DNA Analysis Backlog Elimination Act of 2000
- Long title: An Act to make grants to States for carrying out DNA analyses for use in the Combined DNA Index System of the Federal Bureau of Investigation, to provide for the collection and analysis of DNA samples from certain violent and sexual offenders for use in such system, and for other purposes.
- Acronyms (colloquial): DABEA
- Enacted by: the 106th United States Congress
- Effective: December 19, 2000

Citations
- Public law: 106-546
- Statutes at Large: 114 Stat. 2726

Codification
- Titles amended: 42 U.S.C.: Public Health and Social Welfare
- U.S.C. sections amended: 42 U.S.C. ch. 136 §§ 13701, 14135 et seq.

Legislative history
- Introduced in the House as H.R. 4640 by Bill McCollum (R–FL) on June 12, 2000; Committee consideration by House Judiciary, House Armed Services; Passed the House on October 2, 2000 (voice vote); Passed the Senate on December 6, 2000 (unanimous consent) with amendment; House agreed to Senate amendment on December 7, 2000 (unanimous consent); Signed into law by President Bill Clinton on December 19, 2000;

Major amendments
- Debbie Smith Act of 2023

= DNA Analysis Backlog Elimination Act of 2000 =

United States Act of Congress

The DNA Analysis Backlog Elimination Act of 2000 (H.R. 4640, 42 U.S.C. 14135 et seq.) is a United States Act of Congress that primarily allows US states to carry out DNA analyses for use in the FBI's Combined DNA Index System and to collect and analyse DNA samples.

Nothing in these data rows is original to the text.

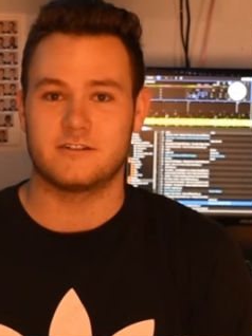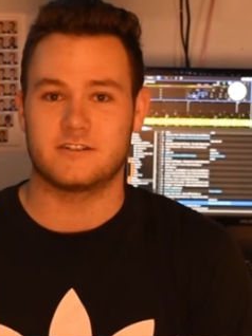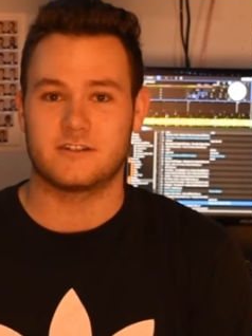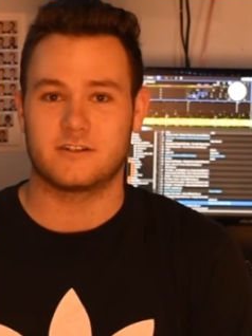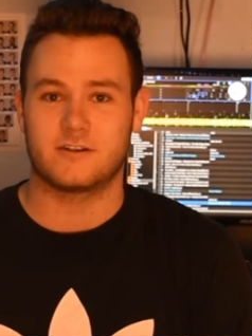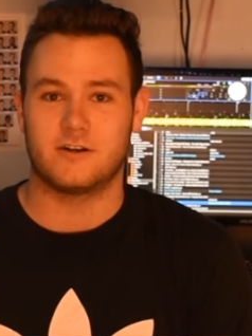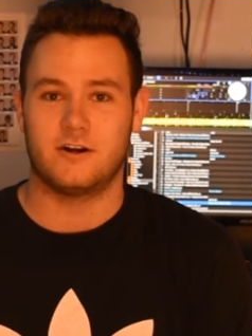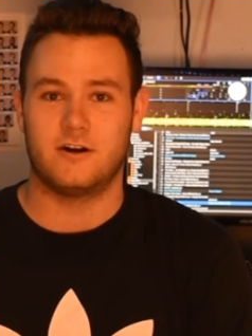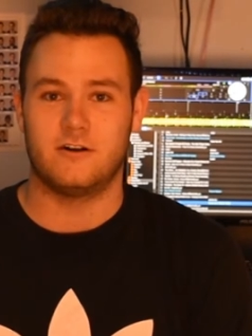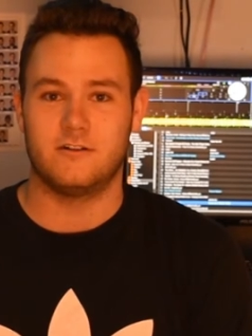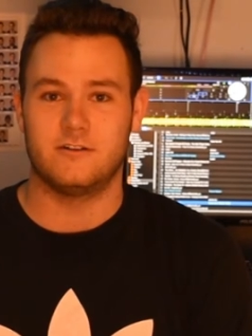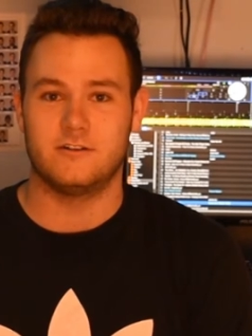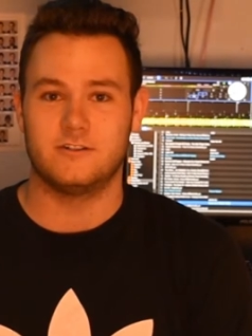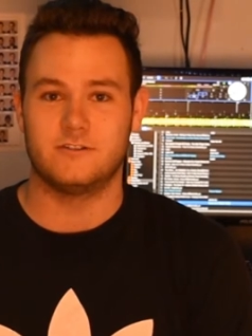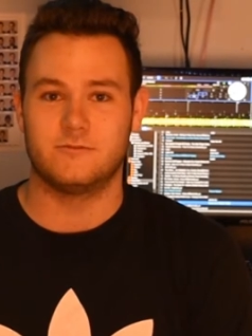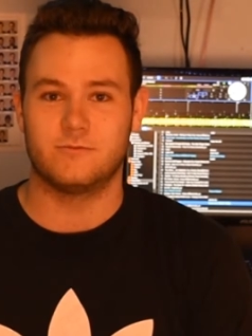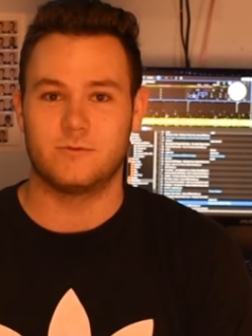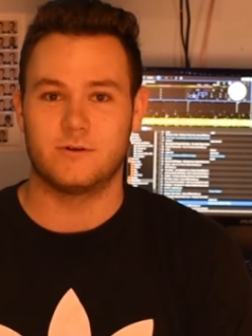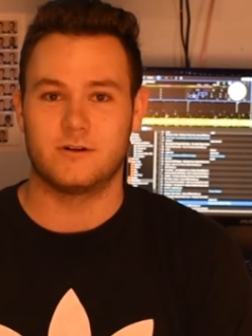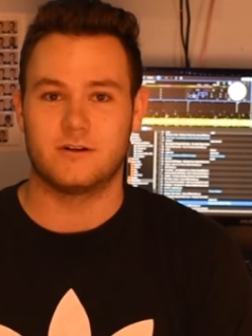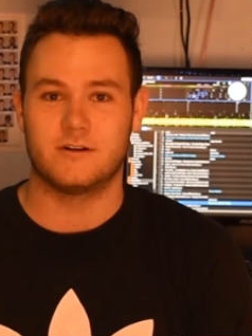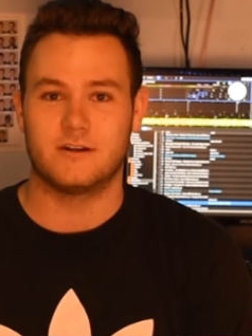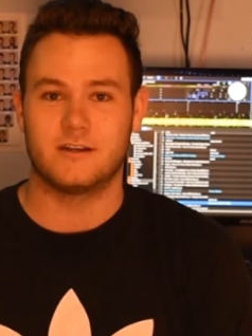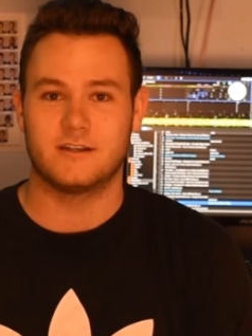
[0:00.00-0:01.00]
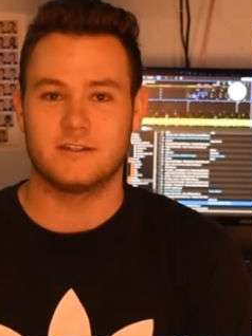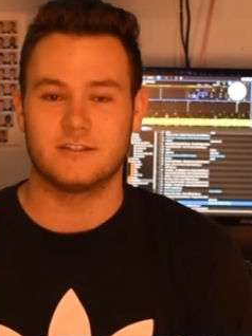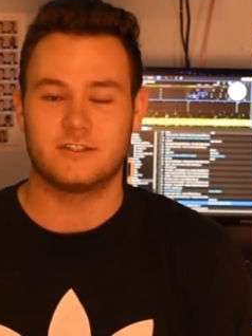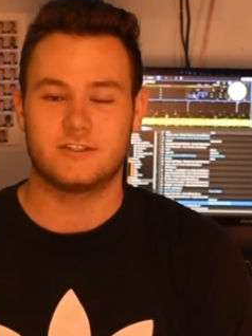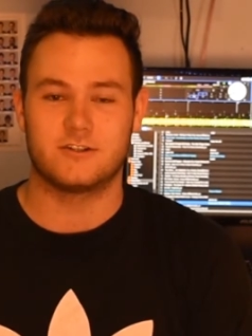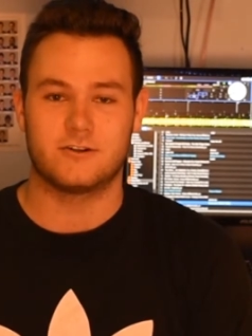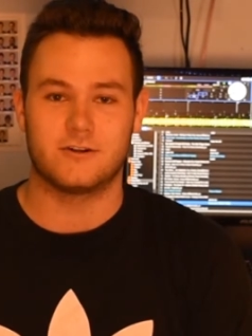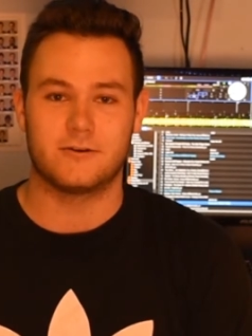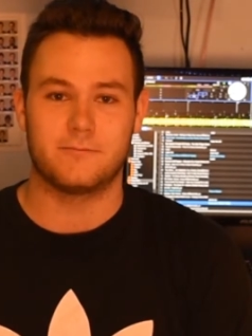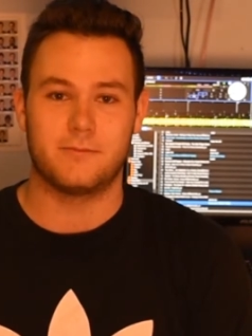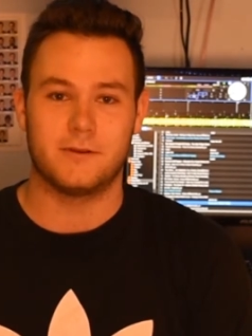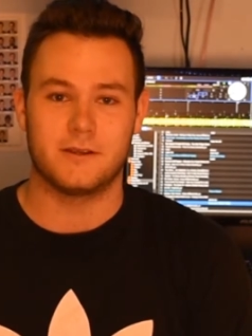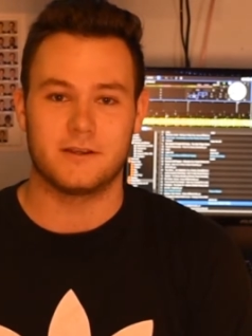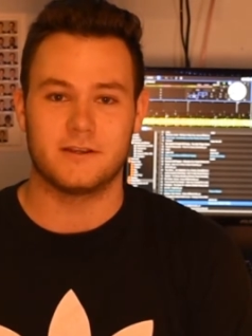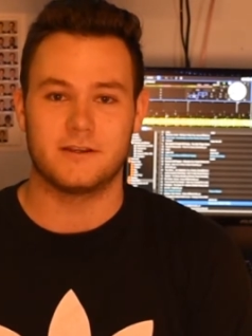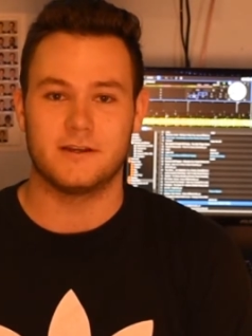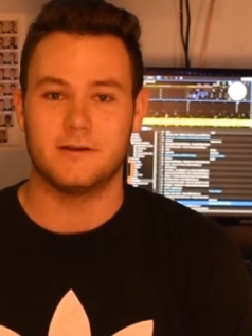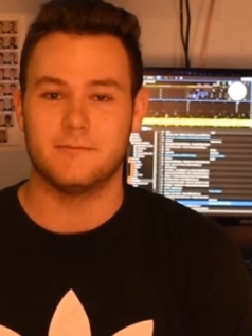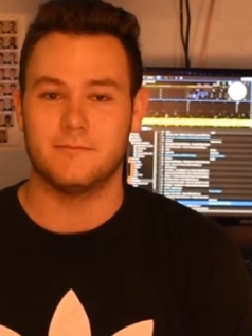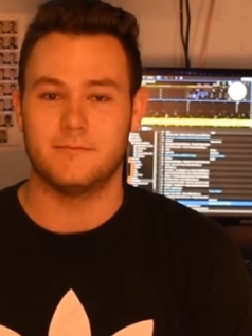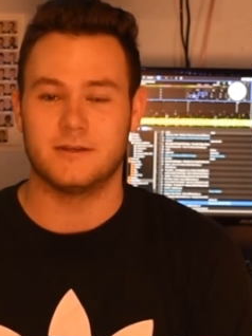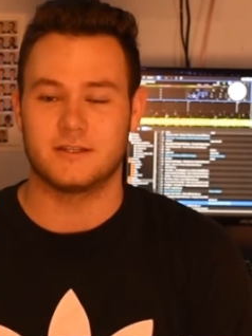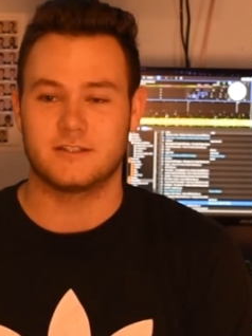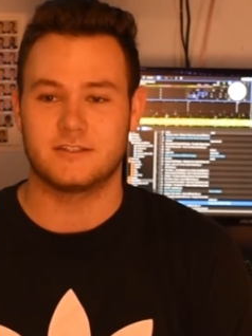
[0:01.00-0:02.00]
to college, where I started picking
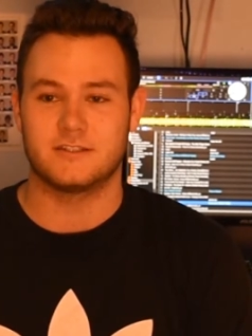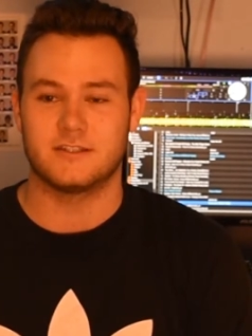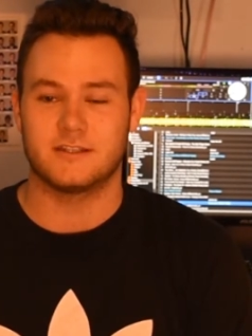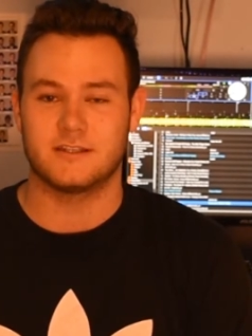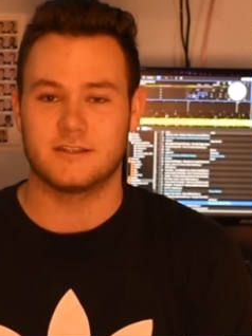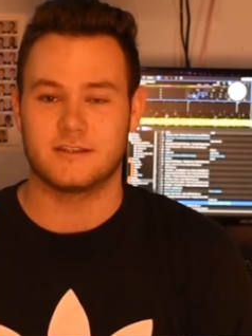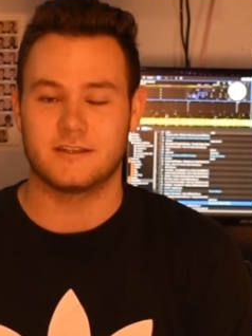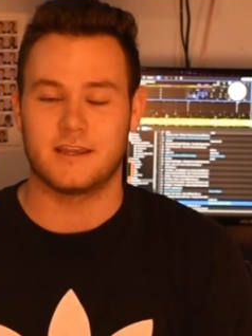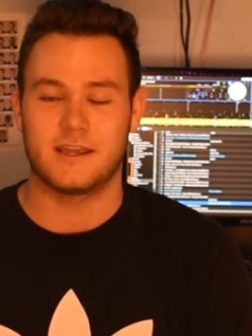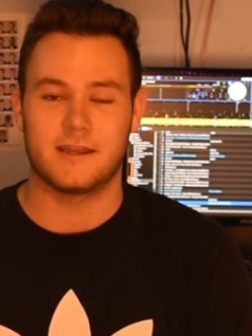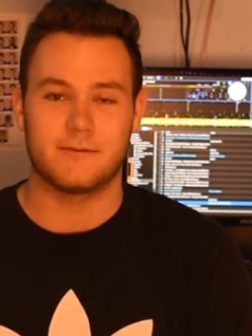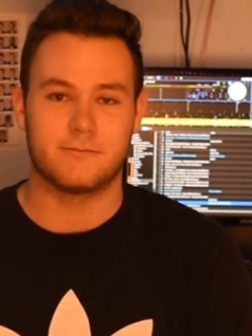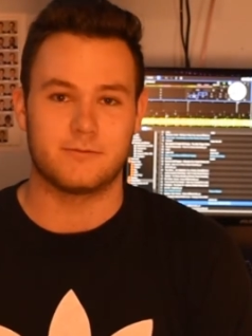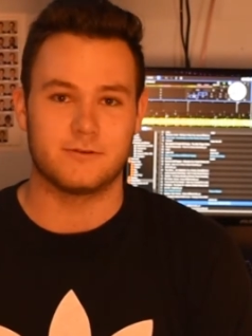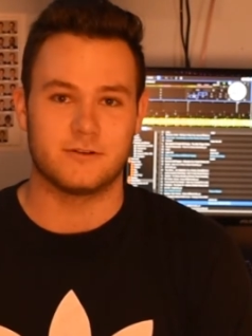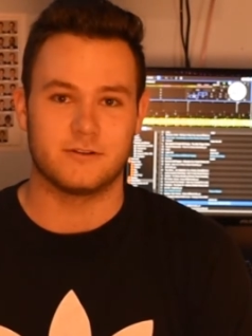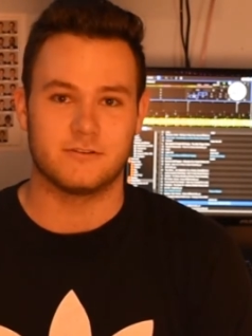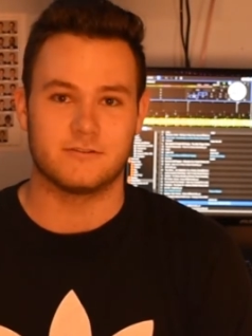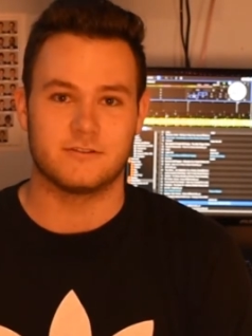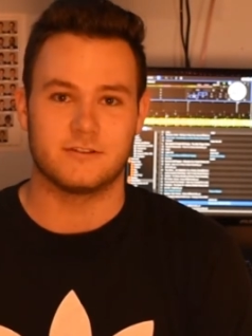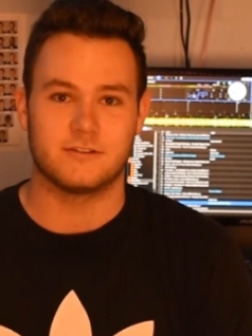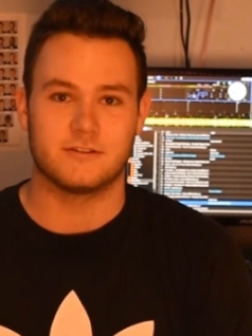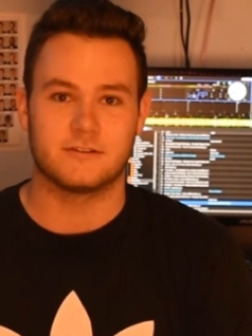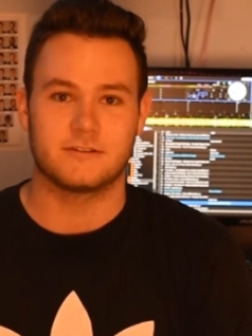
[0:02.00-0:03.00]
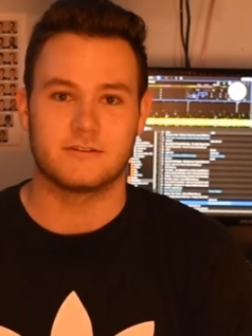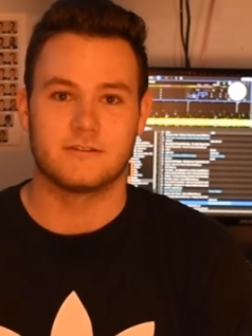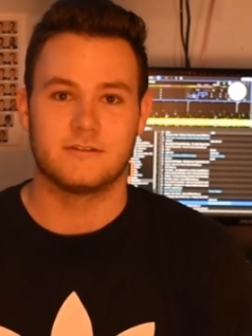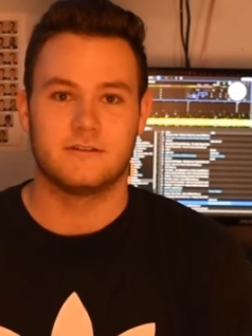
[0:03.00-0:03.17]
up mixing and producing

== DNA samples National index ==
Under the Violent Crime Control and Law Enforcement Act of 1994, 42 U.S.C. § 14132, "Congress authorized the FBI to create a national index of deoxyribonucleic acid (DNA) samples taken from convicted offenders, crime scenes and victims of crime, and unidentified human remains." In response to this congressional mandate, the FBI established the Combined DNA Index System ("CODIS"). The CODIS database provides a means for state and local forensic laboratories to share DNA profiles in an attempt to "link evidence from crime scenes for which there are no suspects to DNA samples of convicted offenders on file in the system."

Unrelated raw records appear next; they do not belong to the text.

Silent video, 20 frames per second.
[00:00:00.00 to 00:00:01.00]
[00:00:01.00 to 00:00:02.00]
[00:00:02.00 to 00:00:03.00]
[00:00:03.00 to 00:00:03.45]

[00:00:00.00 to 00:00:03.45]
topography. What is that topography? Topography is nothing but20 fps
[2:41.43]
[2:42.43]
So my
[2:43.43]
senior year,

However, the 1994 Act was interpreted by the FBI to permit only the creation of the CODIS, not the taking of DNA samples of persons convicted of federal offenses for input into the system. Thus, "the FBI requested that Congress enact statutory authority to allow the taking of DNA samples from persons committing Federal crimes of violence, robbery, and burglary, or similar crimes in the District of Columbia or while in the military, and authorizing them to be included in CODIS."

Accordingly, Congress passed the DNA Analysis Backlog Elimination Act of 2000 ("DNA Act"), which authorizes the "Attorney General to make grants to eligible States... to carry out, for the inclusion in the Combined DNA Index System of the Federal Bureau of Investigation, DNA analyses of samples taken from individuals convicted of a qualifying State offenses." Moreover, the DNA Act provides that "the Director of the Bureau of Prisons shall collect a DNA sample from each individual in the custody of the Bureau of Prisons who is, or has been, convicted of a qualifying Federal offense" and that "the probation office responsible for the supervision under Federal law of an individual on probation, parole, or supervised release shall collect a DNA sample from each such individual who is or has been, convicted of a qualifying Federal offense."

In addition, Congress has mandated the collection of DNA samples from "each individual in the custody of the Bureau of Prisons who is, or has been convicted of a qualifying District of Columbia offense" or any "individual under the supervision of the Agency who is on supervised release, parole, or probation who is, or has been convicted of a qualifying District of Columbia offense." Congress left to the District of Columbia the responsibility of determining which offenses under the District of Columbia Code should be deemed qualifying offenses. The District of Columbia has determined that forty-nine separate offense qualify for collection under the DNA Act. These qualifying offense include, for example, arson, aggravated assault, burglary, kidnaping, robbery, attempted robbery, and carjacking.

Once a DNA sample is entered into the CODIS database, the information can be released only
(1) "to criminal justice agencies for law enforcement identification purposes;"
(2) "in judicial proceedings;"
(3) "for criminal defense purposes, to a defendant, who shall have access to samples and analyses performed in connection with the case in which such defendant is charged;" or
(4) "if personally identifiable information is removed, for a population statistics database, for identification research and protocol development purposes, or for quality control purposes." In addition, the DNA Act imposes criminal penalties for individuals who improperly disclose sample results or improperly obtains or uses DNA samples.